KCET · Maths · Straight Lines
The area of the triangle with vertices \((3, 8), (-4, 2)\) and \((5, 1)\) is \(\dfrac{P}{4}\), then the value of \(P\) is
- A \(\dfrac{61}{2}\)
- B \(\dfrac{2}{61}\)
- C \(122\)
- D \(\dfrac{1}{122}\)
Answer & Solution
Correct Answer
(C) \(122\)
Step-by-step Solution
Detailed explanation
The area of a triangle with vertices \((x_1, y_1)\), \((x_2, y_2)\), and \((x_3, y_3)\) is given by \(\dfrac{1}{2} |x_1(y_2 - y_3) + x_2(y_3 - y_1) + x_3(y_1 - y_2)|\).

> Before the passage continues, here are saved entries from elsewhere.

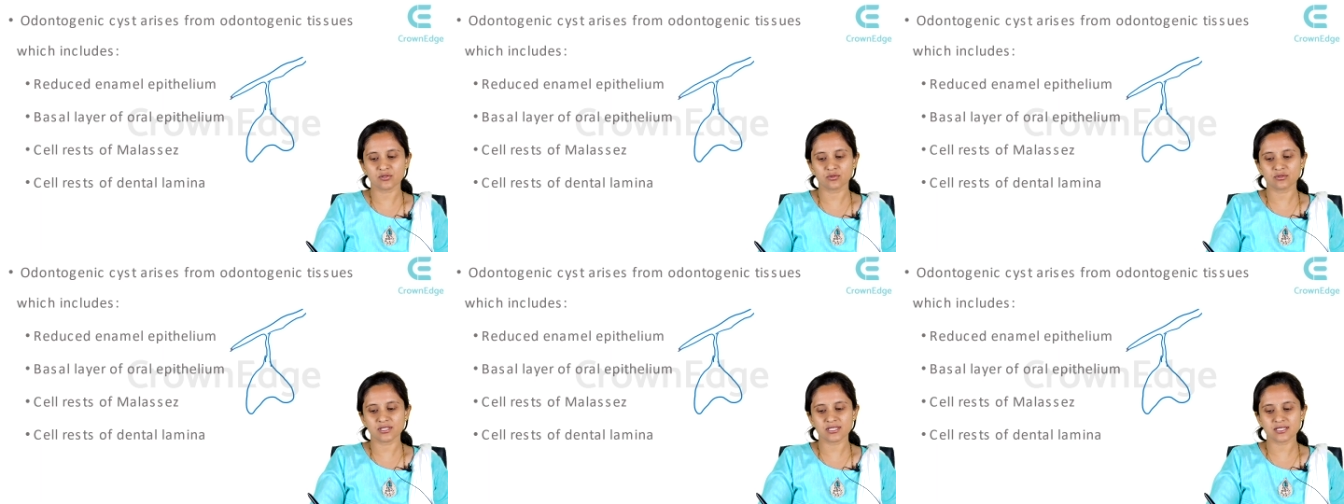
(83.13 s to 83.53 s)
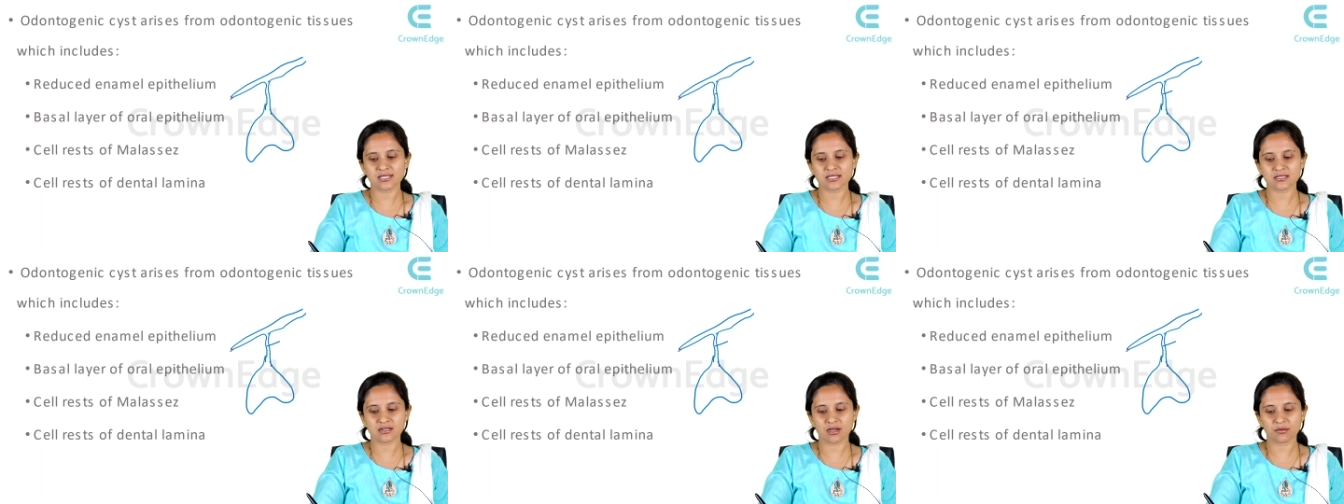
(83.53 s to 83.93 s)
So this
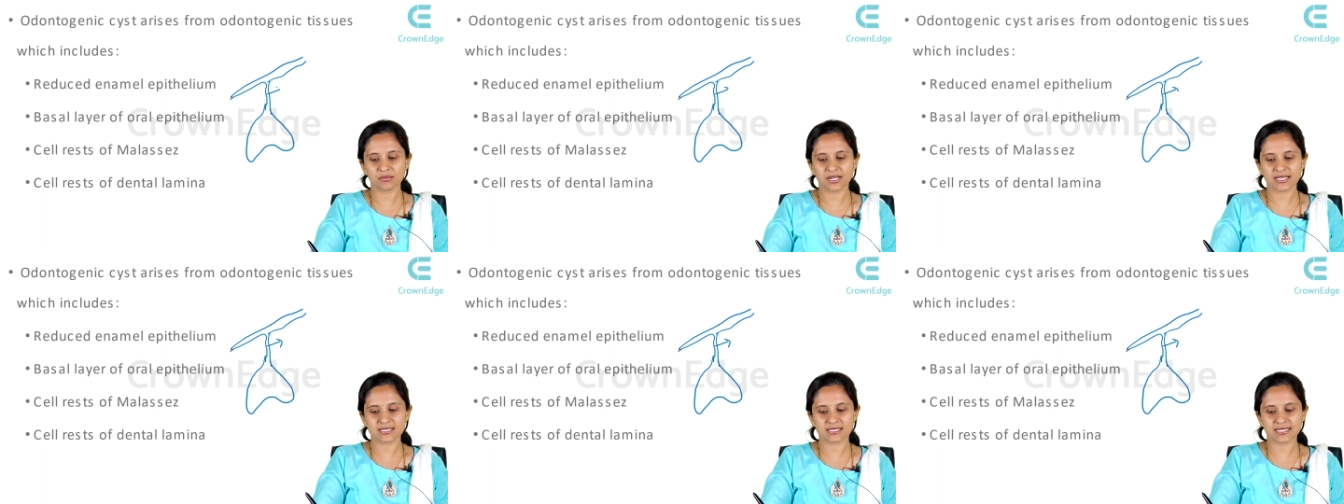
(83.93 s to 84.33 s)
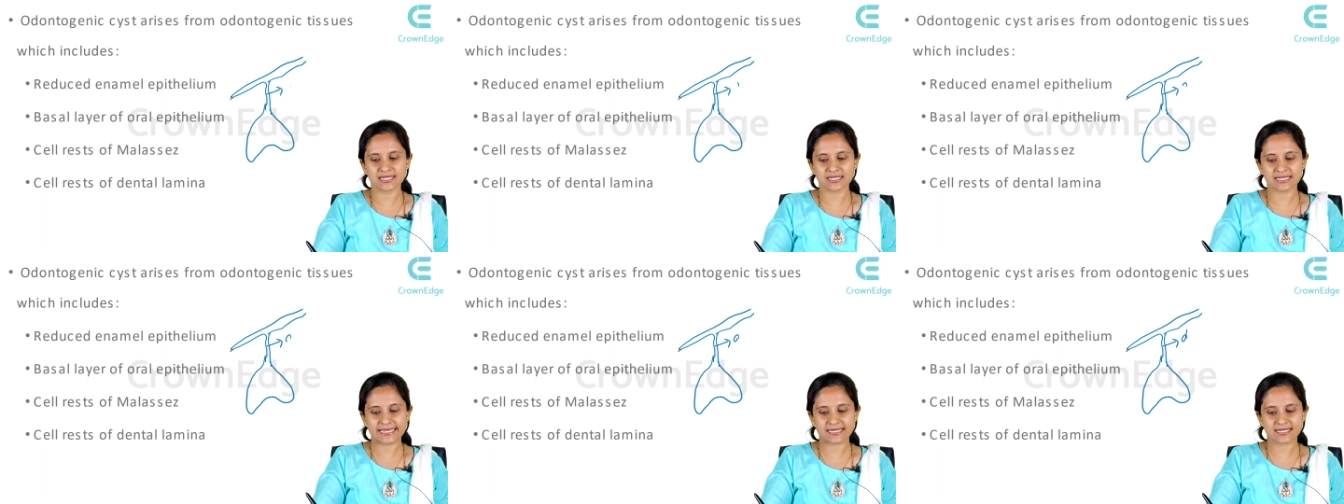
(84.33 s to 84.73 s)
is termed as
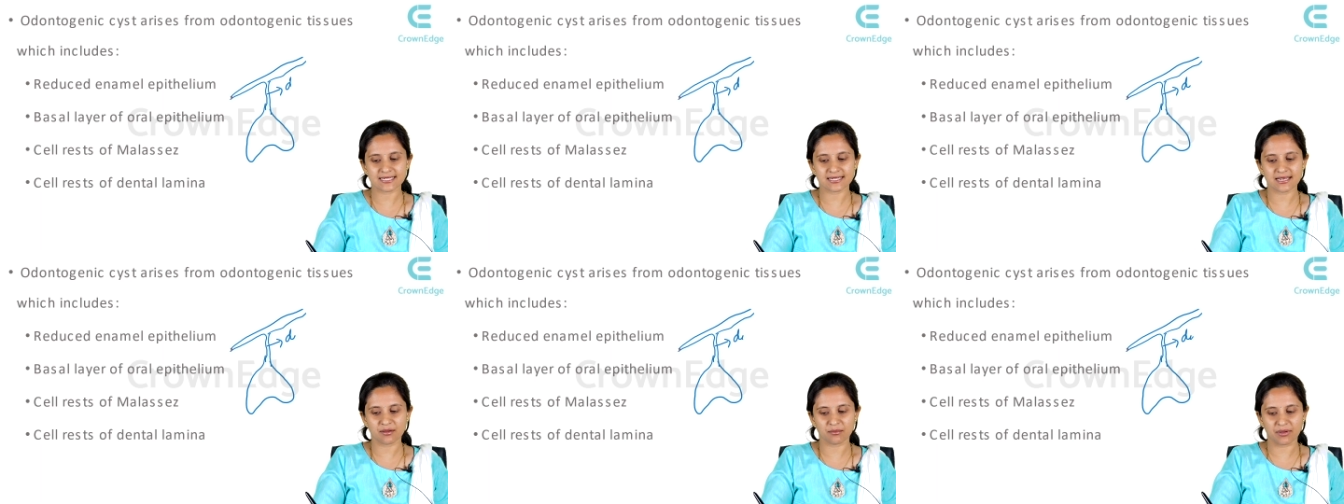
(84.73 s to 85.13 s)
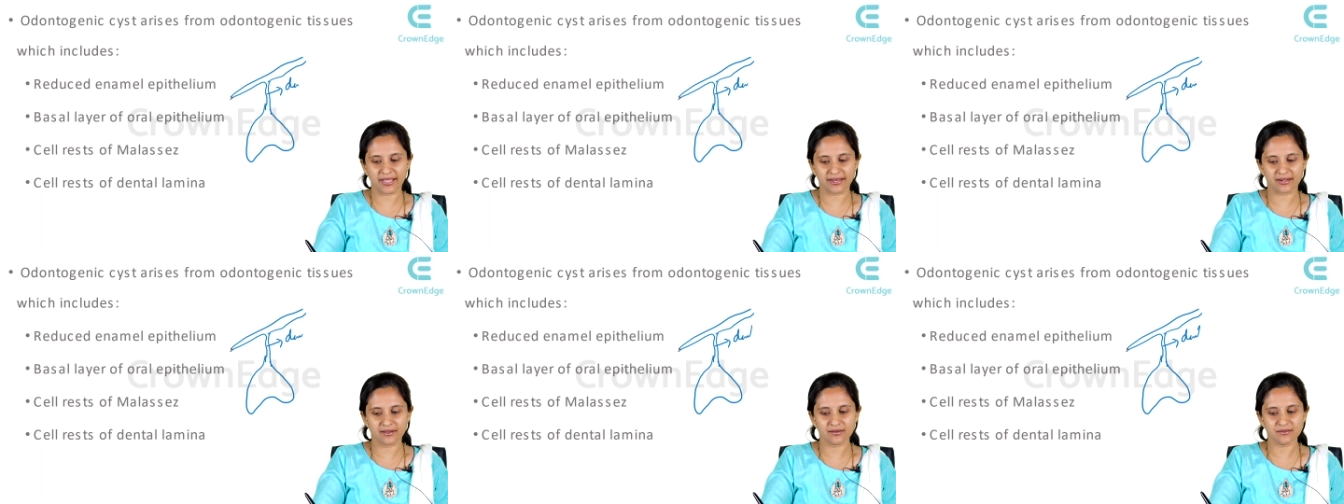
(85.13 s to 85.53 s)
the dental
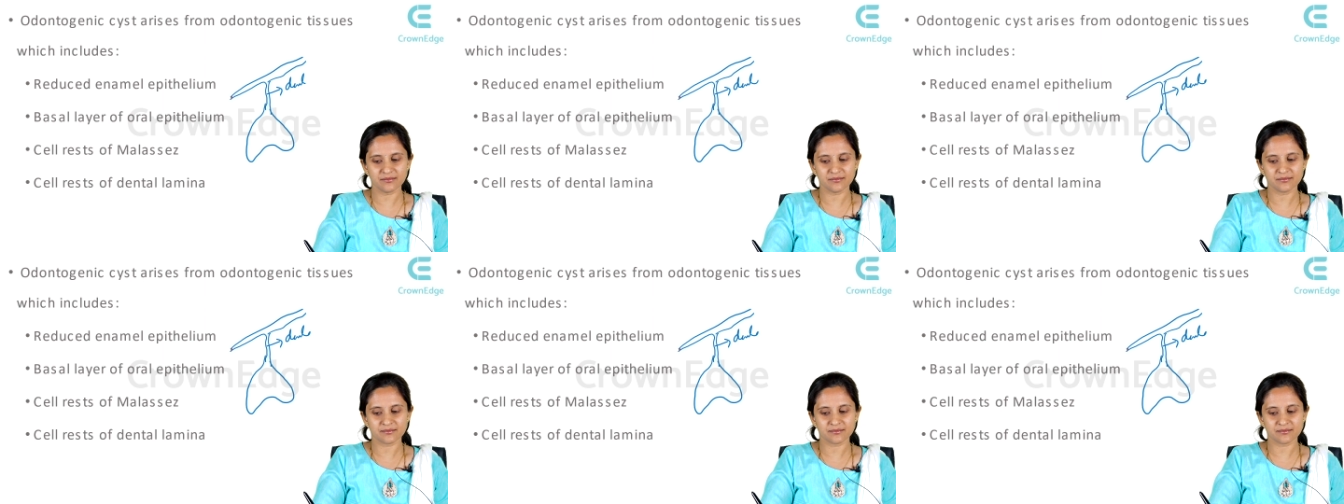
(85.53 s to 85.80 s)
lamina.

Substituting the given vertices \((3, 8)\), \((-4, 2)\), and \((5, 1)\):
Area \(= \dfrac{1}{2} |3(2 - 1) - 4(1 - 8) + 5(8 - 2)|\)
Area \(= \dfrac{1}{2} |3(1) - 4(-7) + 5(6)|\)
Area \(= \dfrac{1}{2} |3 + 28 + 30| = \dfrac{61}{2}\)
Given that the area is \(\dfrac{P}{4}\):
\(\dfrac{P}{4} = \dfrac{61}{2}\)
\(P = 122\)
Answer: \(122\)
Substituting the given vertices \((3, 8)\), \((-4, 2)\), and \((5, 1)\):
Area \(= \dfrac{1}{2} |3(2 - 1) - 4(1 - 8) + 5(8 - 2)|\)
Area \(= \dfrac{1}{2} |3(1) - 4(-7) + 5(6)|\)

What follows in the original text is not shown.